(Stored data entries)
# # # # #

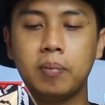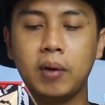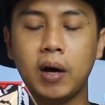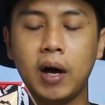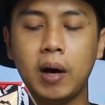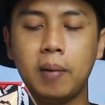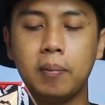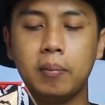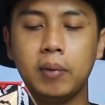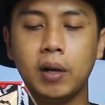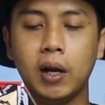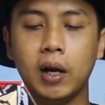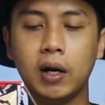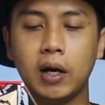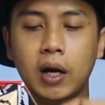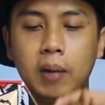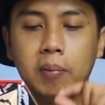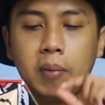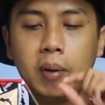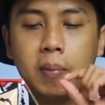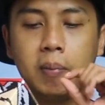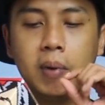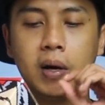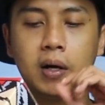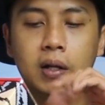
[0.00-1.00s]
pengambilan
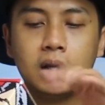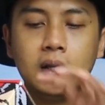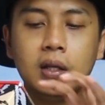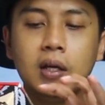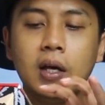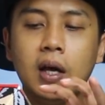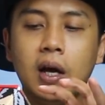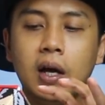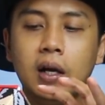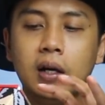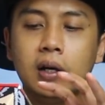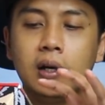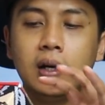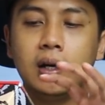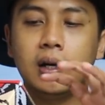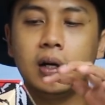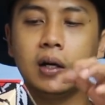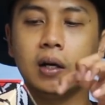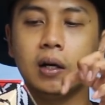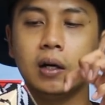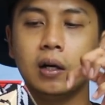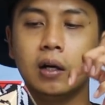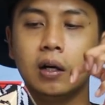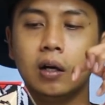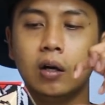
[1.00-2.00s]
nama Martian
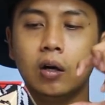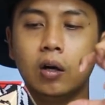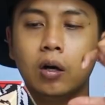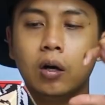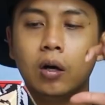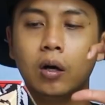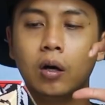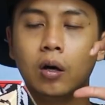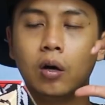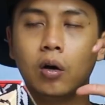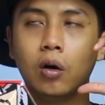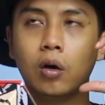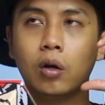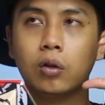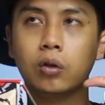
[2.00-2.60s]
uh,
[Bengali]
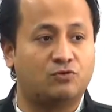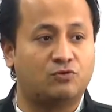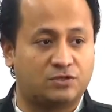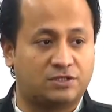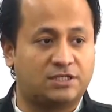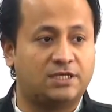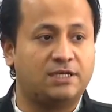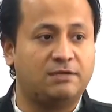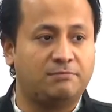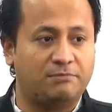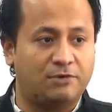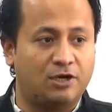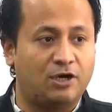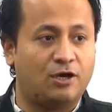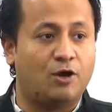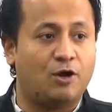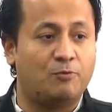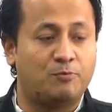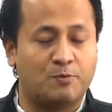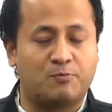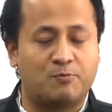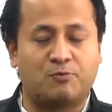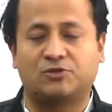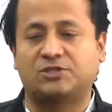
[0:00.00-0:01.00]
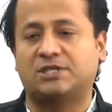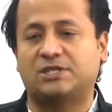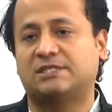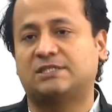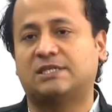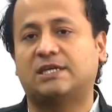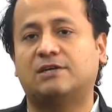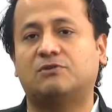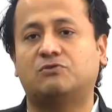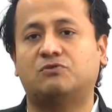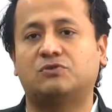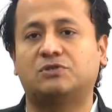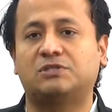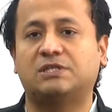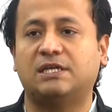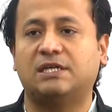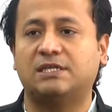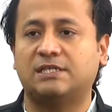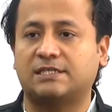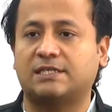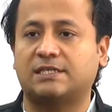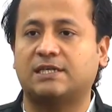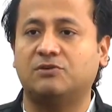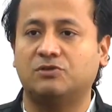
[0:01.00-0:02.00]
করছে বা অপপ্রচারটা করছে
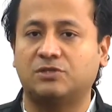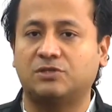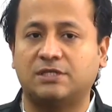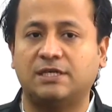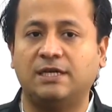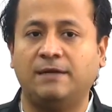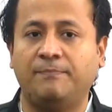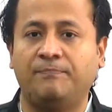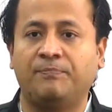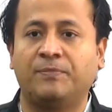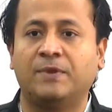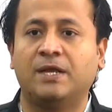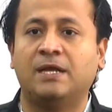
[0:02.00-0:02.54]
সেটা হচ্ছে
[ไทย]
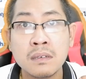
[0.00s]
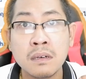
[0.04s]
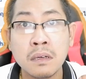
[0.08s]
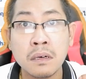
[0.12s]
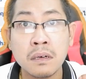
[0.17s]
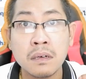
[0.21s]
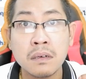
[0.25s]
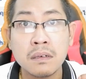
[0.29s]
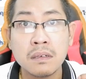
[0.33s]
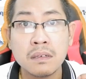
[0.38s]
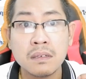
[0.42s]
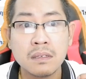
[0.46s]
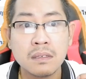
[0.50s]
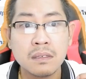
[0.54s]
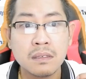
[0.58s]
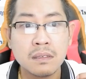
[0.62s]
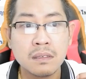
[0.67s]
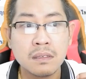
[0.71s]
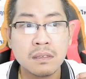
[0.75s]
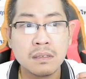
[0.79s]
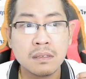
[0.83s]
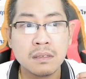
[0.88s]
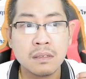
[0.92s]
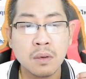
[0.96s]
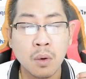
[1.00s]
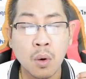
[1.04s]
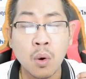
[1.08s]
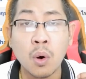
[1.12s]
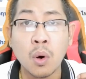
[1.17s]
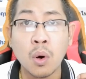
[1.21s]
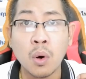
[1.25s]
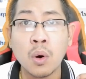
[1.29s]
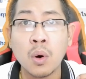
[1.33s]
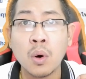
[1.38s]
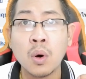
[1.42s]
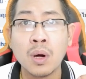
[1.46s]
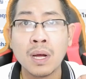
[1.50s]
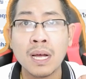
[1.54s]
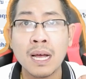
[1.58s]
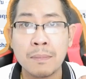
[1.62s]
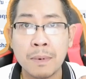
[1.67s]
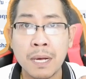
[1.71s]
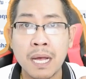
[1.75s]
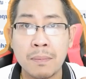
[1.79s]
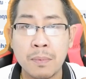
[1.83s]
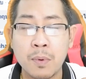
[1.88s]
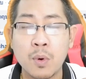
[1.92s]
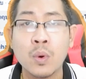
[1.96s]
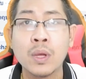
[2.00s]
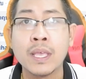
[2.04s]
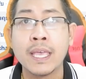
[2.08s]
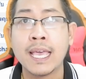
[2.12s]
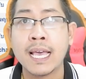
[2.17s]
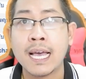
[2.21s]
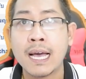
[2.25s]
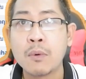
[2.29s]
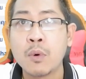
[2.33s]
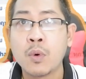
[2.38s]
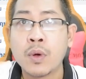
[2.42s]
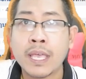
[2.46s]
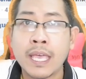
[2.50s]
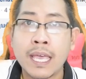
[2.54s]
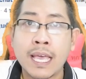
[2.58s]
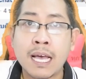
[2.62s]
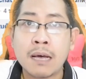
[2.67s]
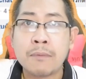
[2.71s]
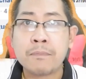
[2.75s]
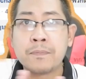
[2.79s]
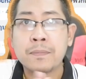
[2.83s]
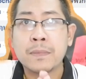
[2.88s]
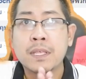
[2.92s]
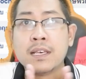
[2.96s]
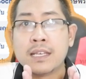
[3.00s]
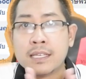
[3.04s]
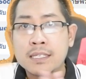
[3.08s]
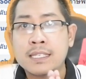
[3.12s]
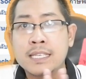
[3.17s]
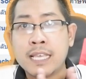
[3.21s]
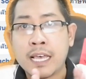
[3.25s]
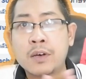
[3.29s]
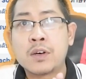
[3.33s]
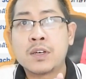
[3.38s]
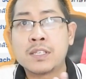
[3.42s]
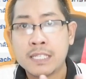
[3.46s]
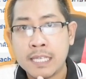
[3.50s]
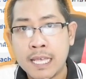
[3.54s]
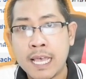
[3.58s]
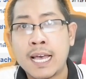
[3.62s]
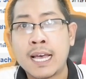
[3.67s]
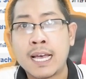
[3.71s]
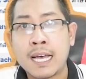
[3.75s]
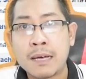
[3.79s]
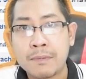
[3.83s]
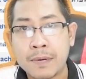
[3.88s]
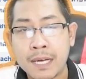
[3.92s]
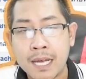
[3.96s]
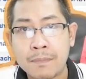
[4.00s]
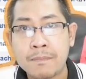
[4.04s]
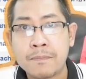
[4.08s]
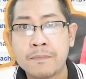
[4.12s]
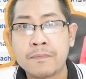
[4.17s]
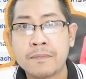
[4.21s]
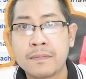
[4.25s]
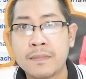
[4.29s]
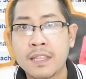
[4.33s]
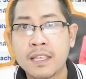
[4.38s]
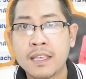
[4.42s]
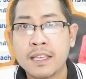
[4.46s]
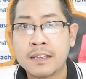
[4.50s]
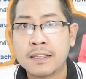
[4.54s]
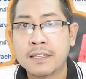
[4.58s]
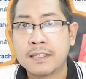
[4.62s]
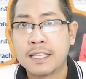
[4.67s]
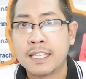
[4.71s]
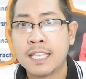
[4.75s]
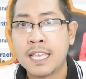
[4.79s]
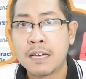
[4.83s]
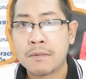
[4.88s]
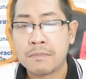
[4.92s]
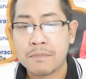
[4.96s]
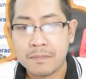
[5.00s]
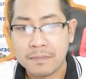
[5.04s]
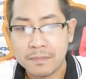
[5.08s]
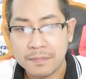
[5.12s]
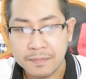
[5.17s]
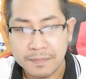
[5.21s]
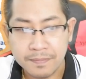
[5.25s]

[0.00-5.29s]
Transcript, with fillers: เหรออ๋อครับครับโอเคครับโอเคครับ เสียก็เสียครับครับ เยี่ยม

# # # # #

__Task statement__.
Each record, word for word, should be printed again without its pictures.

__Answer to this task__.
[0.00-1.00s]
pengambilan
[1.00-2.00s]
nama Martian
[2.00-2.60s]
uh,
[Bengali]
[0:00.00-0:01.00]
[0:01.00-0:02.00]
করছে বা অপপ্রচারটা করছে
[0:02.00-0:02.54]
সেটা হচ্ছে
[ไทย]
[0.00s]
[0.04s]
[0.08s]
[0.12s]
[0.17s]
[0.21s]
[0.25s]
[0.29s]
[0.33s]
[0.38s]
[0.42s]
[0.46s]
[0.50s]
[0.54s]
[0.58s]
[0.62s]
[0.67s]
[0.71s]
[0.75s]
[0.79s]
[0.83s]
[0.88s]
[0.92s]
[0.96s]
[1.00s]
[1.04s]
[1.08s]
[1.12s]
[1.17s]
[1.21s]
[1.25s]
[1.29s]
[1.33s]
[1.38s]
[1.42s]
[1.46s]
[1.50s]
[1.54s]
[1.58s]
[1.62s]
[1.67s]
[1.71s]
[1.75s]
[1.79s]
[1.83s]
[1.88s]
[1.92s]
[1.96s]
[2.00s]
[2.04s]
[2.08s]
[2.12s]
[2.17s]
[2.21s]
[2.25s]
[2.29s]
[2.33s]
[2.38s]
[2.42s]
[2.46s]
[2.50s]
[2.54s]
[2.58s]
[2.62s]
[2.67s]
[2.71s]
[2.75s]
[2.79s]
[2.83s]
[2.88s]
[2.92s]
[2.96s]
[3.00s]
[3.04s]
[3.08s]
[3.12s]
[3.17s]
[3.21s]
[3.25s]
[3.29s]
[3.33s]
[3.38s]
[3.42s]
[3.46s]
[3.50s]
[3.54s]
[3.58s]
[3.62s]
[3.67s]
[3.71s]
[3.75s]
[3.79s]
[3.83s]
[3.88s]
[3.92s]
[3.96s]
[4.00s]
[4.04s]
[4.08s]
[4.12s]
[4.17s]
[4.21s]
[4.25s]
[4.29s]
[4.33s]
[4.38s]
[4.42s]
[4.46s]
[4.50s]
[4.54s]
[4.58s]
[4.62s]
[4.67s]
[4.71s]
[4.75s]
[4.79s]
[4.83s]
[4.88s]
[4.92s]
[4.96s]
[5.00s]
[5.04s]
[5.08s]
[5.12s]
[5.17s]
[5.21s]
[5.25s]

[0.00-5.29s]
Transcript, with fillers: เหรออ๋อครับครับโอเคครับโอเคครับ เสียก็เสียครับครับ เยี่ยม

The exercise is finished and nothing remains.